Since people can become infected with West Nile virus through mosquito bites, Carbon County residents should follow several protective measures. The preventative practices include:
•Mosquitoes carrying the virus are most active from dusk to dawn. Therefore, people should take precautions to prevent mosquito bites during the peak activity period.
•Individuals venturing outdoors should apply insect repellent with DEET (N, N-diethyl-m-toluaide).
Repellents containing DEET at 30 percent to 35 percent concentration are recommended for adults. Repellents with 10 percent or less DEET are recommended for children for 2 to 12 years of age. Repellents should not be used on children younger than the age of 2.
•People should take cover when possible.
Individuals should wear light-colored long pants and long-sleeved shirts. Mosquito netting should be used when sleeping outdoors and when people gather in unscreened structures. Netting is also be used to protect small babies.
•Local residents should make sure screen doors and window screens are in good condition. Small holes are large enough to allow mosquitoes to enter a dwelling.
People should eliminate places for mosquitoes to reproduce, especially standing water sources around private residences.
Examples include standing water in old tires, cans, poorly kept swimming pools, toys and wheelbarrows.
Water that is kept outside for specific reasons like for pets and birdbaths needs to be changed at least once every two to three days.
Clean rain gutters once a year.
Aerate ornamental ponds or contact your local mosquito abatement district about pond treatment.
Maintain swimming pools properly or drain them.
WNV can be a very serious disease, which can result in death. Even in areas affected by WNV, most mosquitos do not carry the virus therefore the risk of being infected from a single mosquito bite is very low. Infected mosquitoes do not look or behave differently from mosquitoes that are not infected.
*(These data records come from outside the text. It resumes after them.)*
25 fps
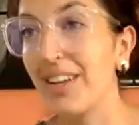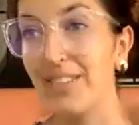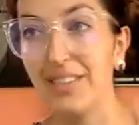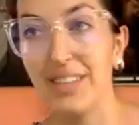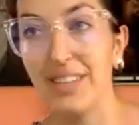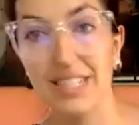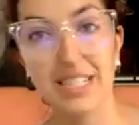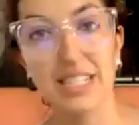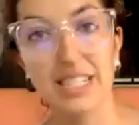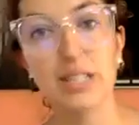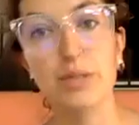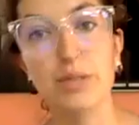
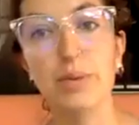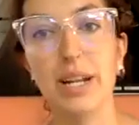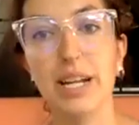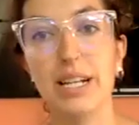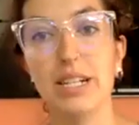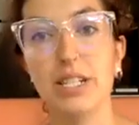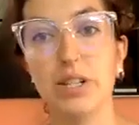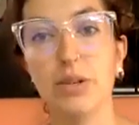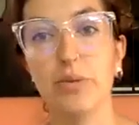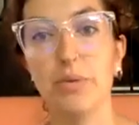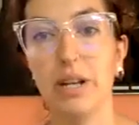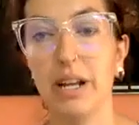This is what
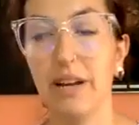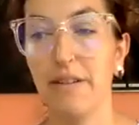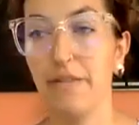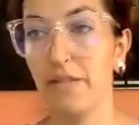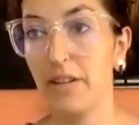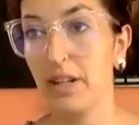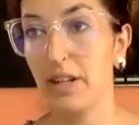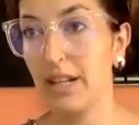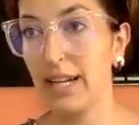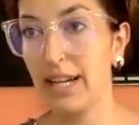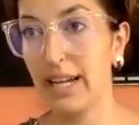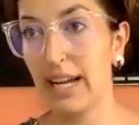I do when I
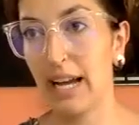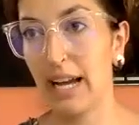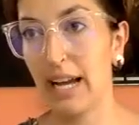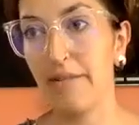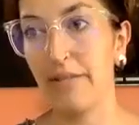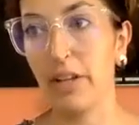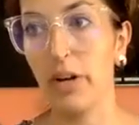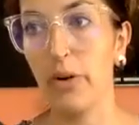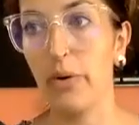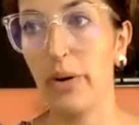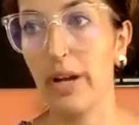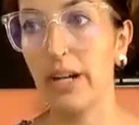feel like I
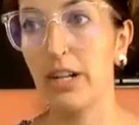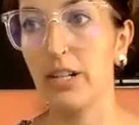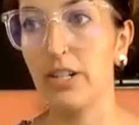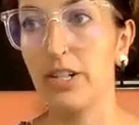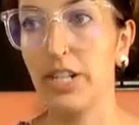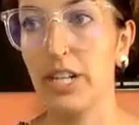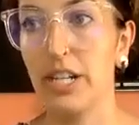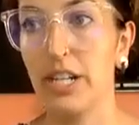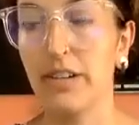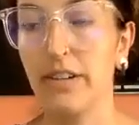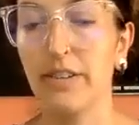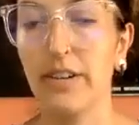have low
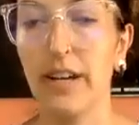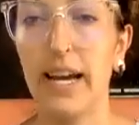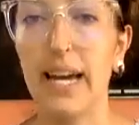energy.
If a person is bitten by an infected mosquito and becomes infected, four out of five people will not develop any symptoms of the disease, and only about 1 in 150 will become seriously ill. However, it’s still important to prevent mosquito bites since WNV can cause a serious illness, especially in persons over 50 years of age or with weak immune systems. People with serious West Nile disease have a high fever, fatigue, and headache and many become confused, have seizures, go into a coma, or rarely die. There is no specific treatment or human vaccine in WNV.
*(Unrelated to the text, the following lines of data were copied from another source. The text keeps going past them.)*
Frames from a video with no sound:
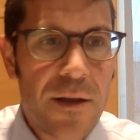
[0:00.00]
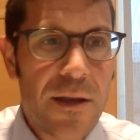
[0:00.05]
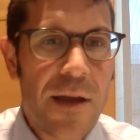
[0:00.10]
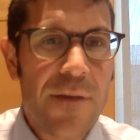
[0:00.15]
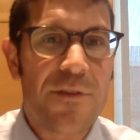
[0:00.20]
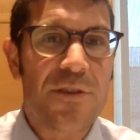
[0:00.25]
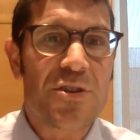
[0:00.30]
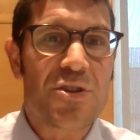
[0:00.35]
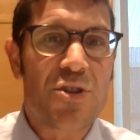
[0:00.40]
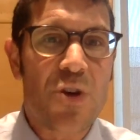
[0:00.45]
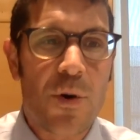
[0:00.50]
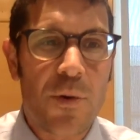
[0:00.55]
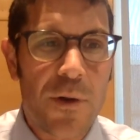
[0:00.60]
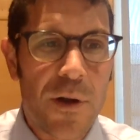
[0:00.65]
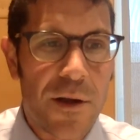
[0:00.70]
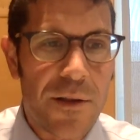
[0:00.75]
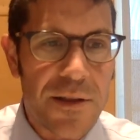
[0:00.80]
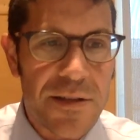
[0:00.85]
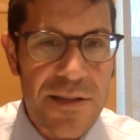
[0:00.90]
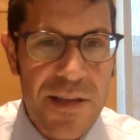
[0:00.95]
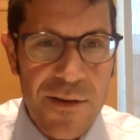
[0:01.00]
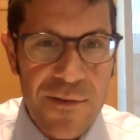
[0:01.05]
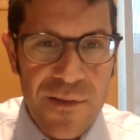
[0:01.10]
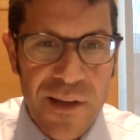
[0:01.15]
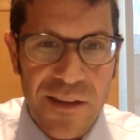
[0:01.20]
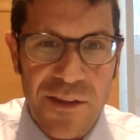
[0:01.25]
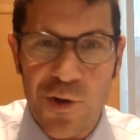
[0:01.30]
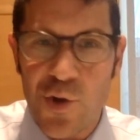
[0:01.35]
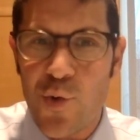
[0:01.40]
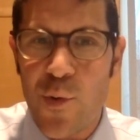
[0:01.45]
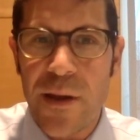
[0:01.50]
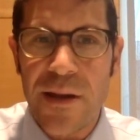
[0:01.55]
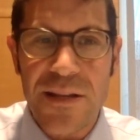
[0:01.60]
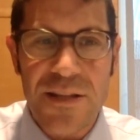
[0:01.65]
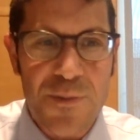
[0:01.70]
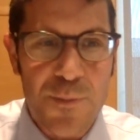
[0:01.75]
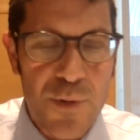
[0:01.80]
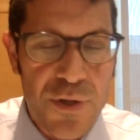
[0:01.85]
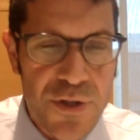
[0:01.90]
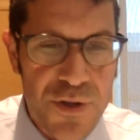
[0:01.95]
The zona that's given like the
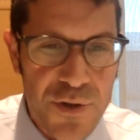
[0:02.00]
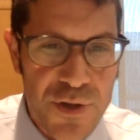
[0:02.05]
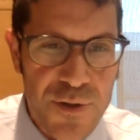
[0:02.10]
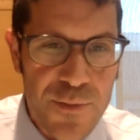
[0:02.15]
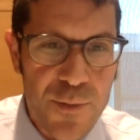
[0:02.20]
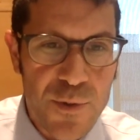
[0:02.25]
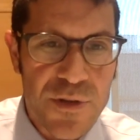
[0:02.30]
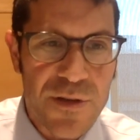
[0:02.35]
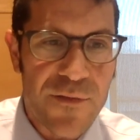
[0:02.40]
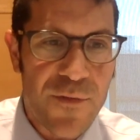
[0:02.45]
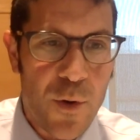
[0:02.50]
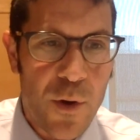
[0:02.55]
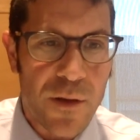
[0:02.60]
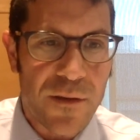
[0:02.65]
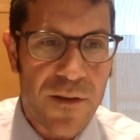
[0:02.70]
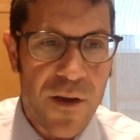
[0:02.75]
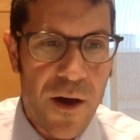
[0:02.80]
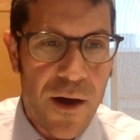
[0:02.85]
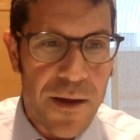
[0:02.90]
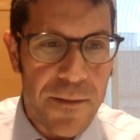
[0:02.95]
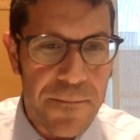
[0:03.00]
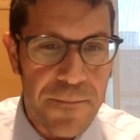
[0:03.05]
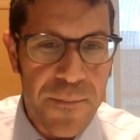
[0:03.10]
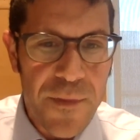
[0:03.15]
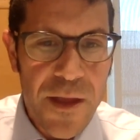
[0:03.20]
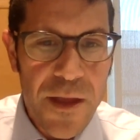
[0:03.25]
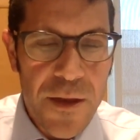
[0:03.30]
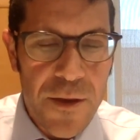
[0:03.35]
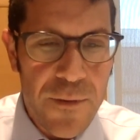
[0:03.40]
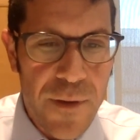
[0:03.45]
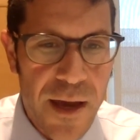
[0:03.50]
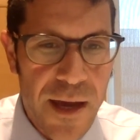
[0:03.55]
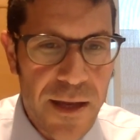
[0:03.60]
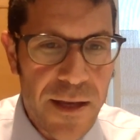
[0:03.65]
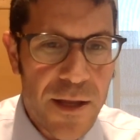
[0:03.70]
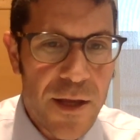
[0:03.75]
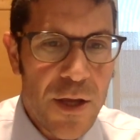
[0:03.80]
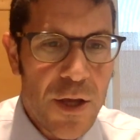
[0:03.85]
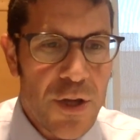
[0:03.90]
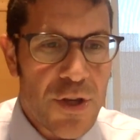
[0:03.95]
greatest musar shmuz of all time, right?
WNV was first found in the United States in 1999 in New York City and has spread across the U.S. since then. The virus is spread from bird-to-bird by mosquitoes. Many birds can become infected with the virus and not become sick, while other birds, especially crows, ravens, magpies and jays, often die when infected with the virus. Individuals can also help by watching for and reporting dead crows, raptors, ravens, magpies, or jays. (For public domain photos of these birds, visit www.wildlife.utah.gov). Reports of dead birds should be made to local Wildlife Resources office, local health departments, local mosquito abatement districts or the Utah Department of Health’s Office of Epidemiology.